Seafood, including fish and shellfish, offer a valuable source of protein, healthy fats, vitamins, minerals and antioxidants that can help regulate blood sugar levels.
Proteins are critical for blood sugar control. They help slow digestion and prevent spikes in blood sugar levels after eating, as well as increase satiety. In addition, they can help prevent overeating and help lose excess body fat, two effects that are essential for healthy blood sugar levels.
A high intake of high-fat fish such as salmon and sardines has been shown to help improve blood sugar regulation.
3. Pumpkin and pumpkin seeds
Brightly colored and full of fiber and antioxidants, pumpkin is a great choice for blood sugar regulation. In fact, pumpkin is used as a traditional remedy for diabetes in many countries such as Mexico and Iran.
Pumpkin is high in carbohydrates called polysaccharides, which have been studied for their blood sugar regulating potential. Treatments with pumpkin extracts and powders have been shown to significantly lower blood sugar levels in both human and animal studies.
However, more studies are needed to determine how whole pumpkin, when eaten roasted or steamed, can benefit blood sugar.
Research has shown that eating nuts can be an effective way to help regulate blood sugar levels.
A study of 25 people with type 2 diabetes showed that consuming peanuts and almonds throughout the day as part of a low-carbohydrate diet reduced blood sugar levels both fasting and after meals.
In addition, a review found that diets emphasizing nuts with an average daily intake of 2 ounces (56 grams) significantly reduced fasting blood sugar and hemoglobin A1c (HbA1c), a marker of long-term blood sugar control, compared to a control diet, in people with type 2 diabetes.
5. Beans and lentils
Beans and lentils are rich in nutrients, such as magnesium, fiber, and protein, which can help lower blood sugar. They are particularly high in soluble fiber and resistant starch, which aid in slow digestion, and may improve blood sugar response after eating.
For example, a study of 12 women showed that adding black beans or chickpeas to a meal with rice significantly reduced blood sugar levels after the meal compared to eating rice alone.

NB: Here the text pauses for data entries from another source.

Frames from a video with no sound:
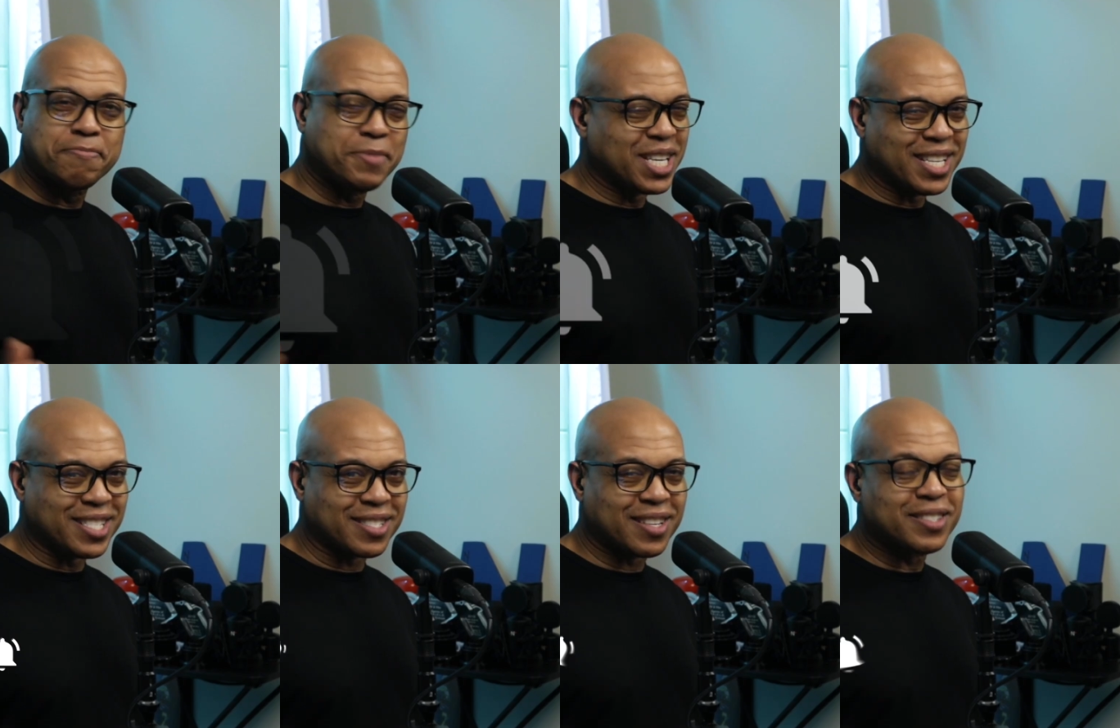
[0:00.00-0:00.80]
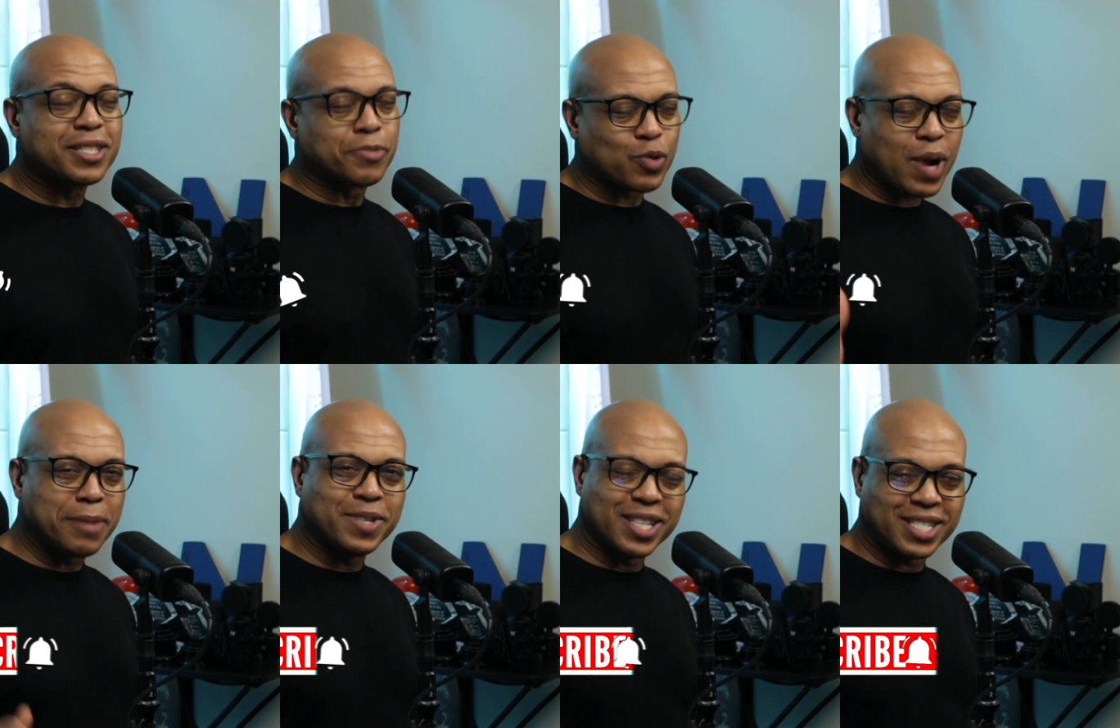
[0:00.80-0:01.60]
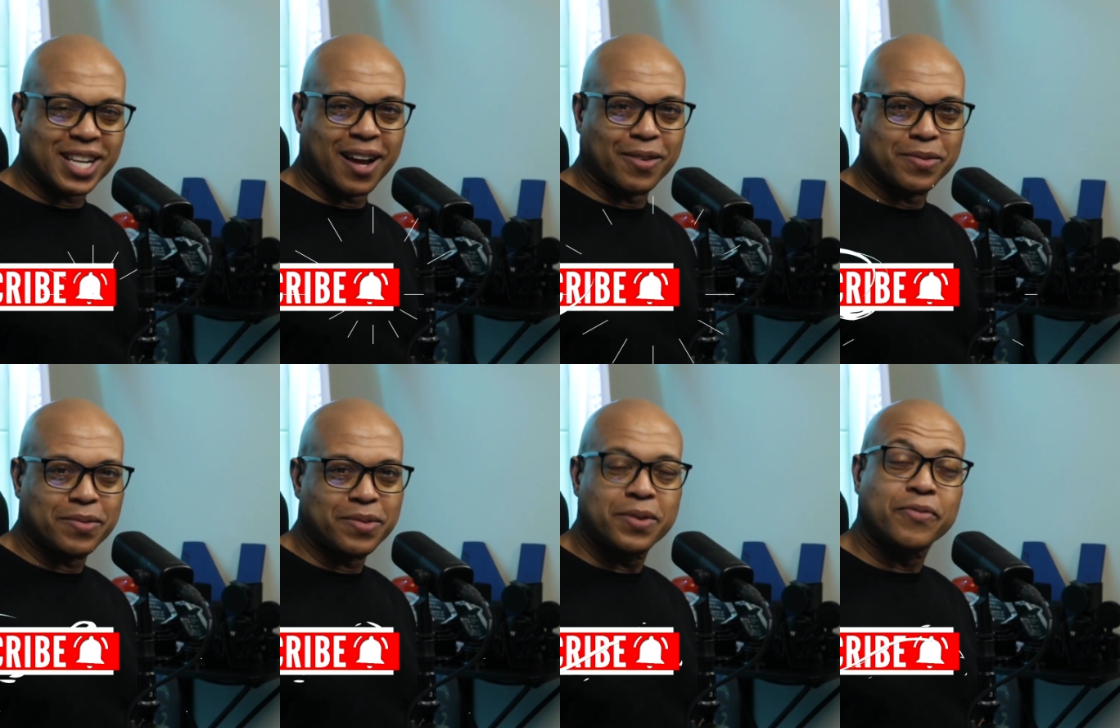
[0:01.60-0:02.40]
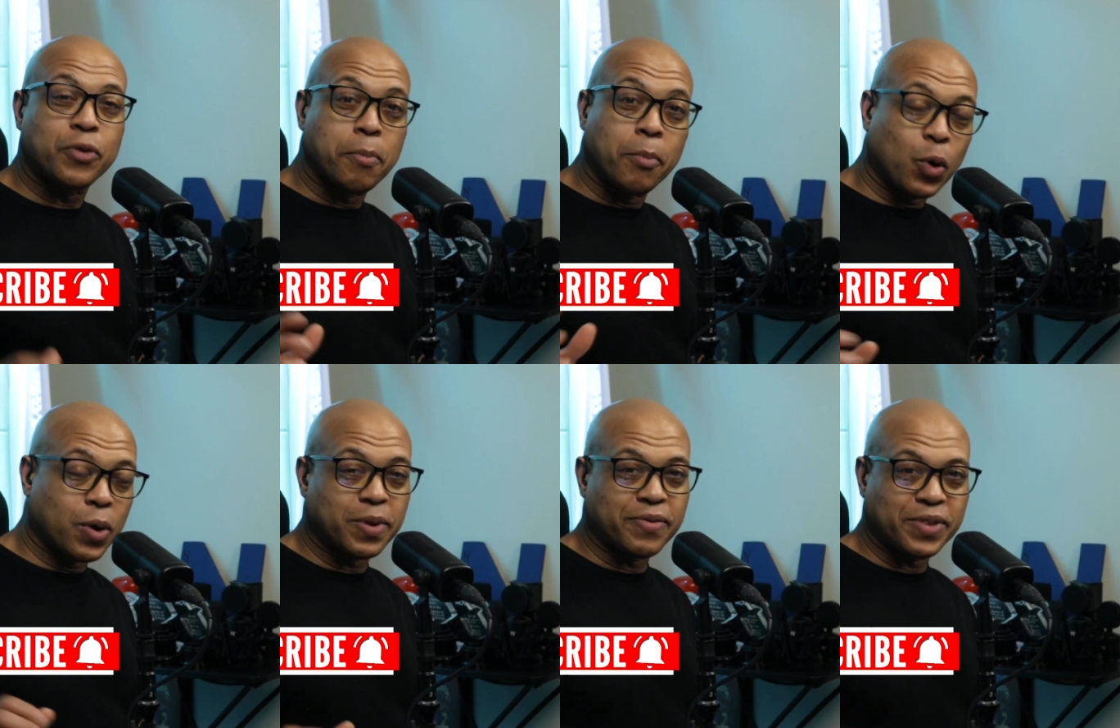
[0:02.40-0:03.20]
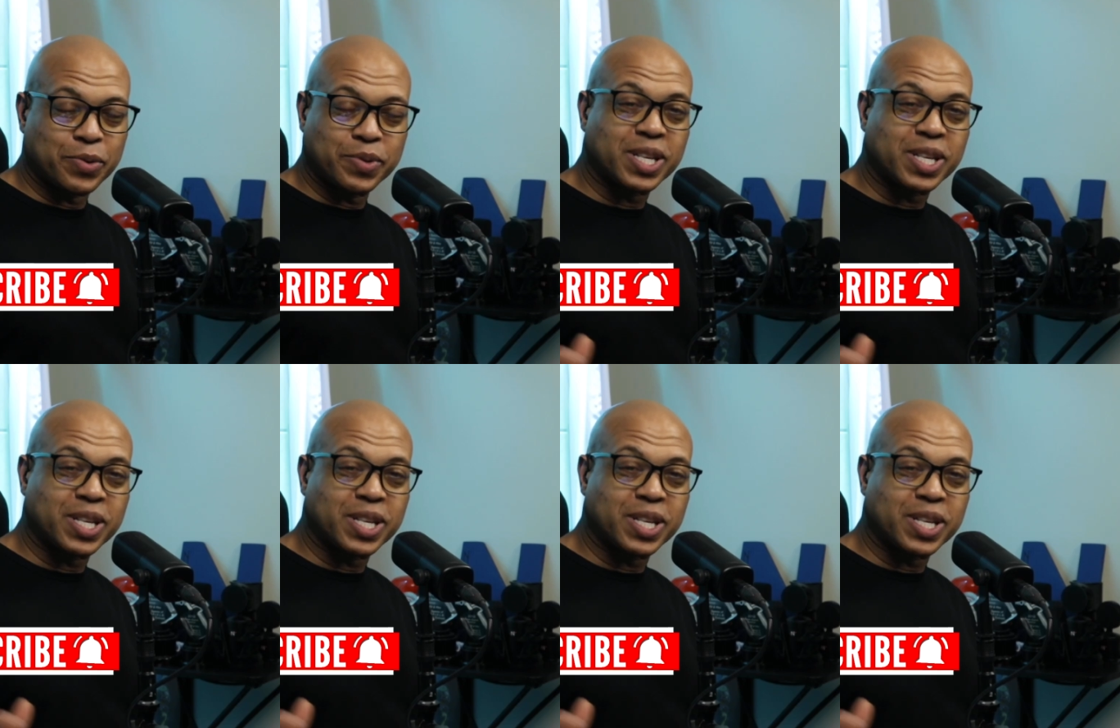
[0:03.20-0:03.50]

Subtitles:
Please subscribe to the channel for more reviews.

Other studies have shown that eating beans and lentils may not only benefit blood sugar regulation, but also possibly help protect against the development of diabetes.
Following a healthy dietary pattern is essential for optimal blood sugar control.
Whether you have prediabetes, diabetes or want to reduce your risk of developing these conditions, including the foods listed above as part of a nutritious diet can help lower your blood sugar levels.
However, keep in mind that your overall dietary intake, as well as factors such as your activity level and body weight, are more important in optimizing blood sugar control and protection against chronic disease.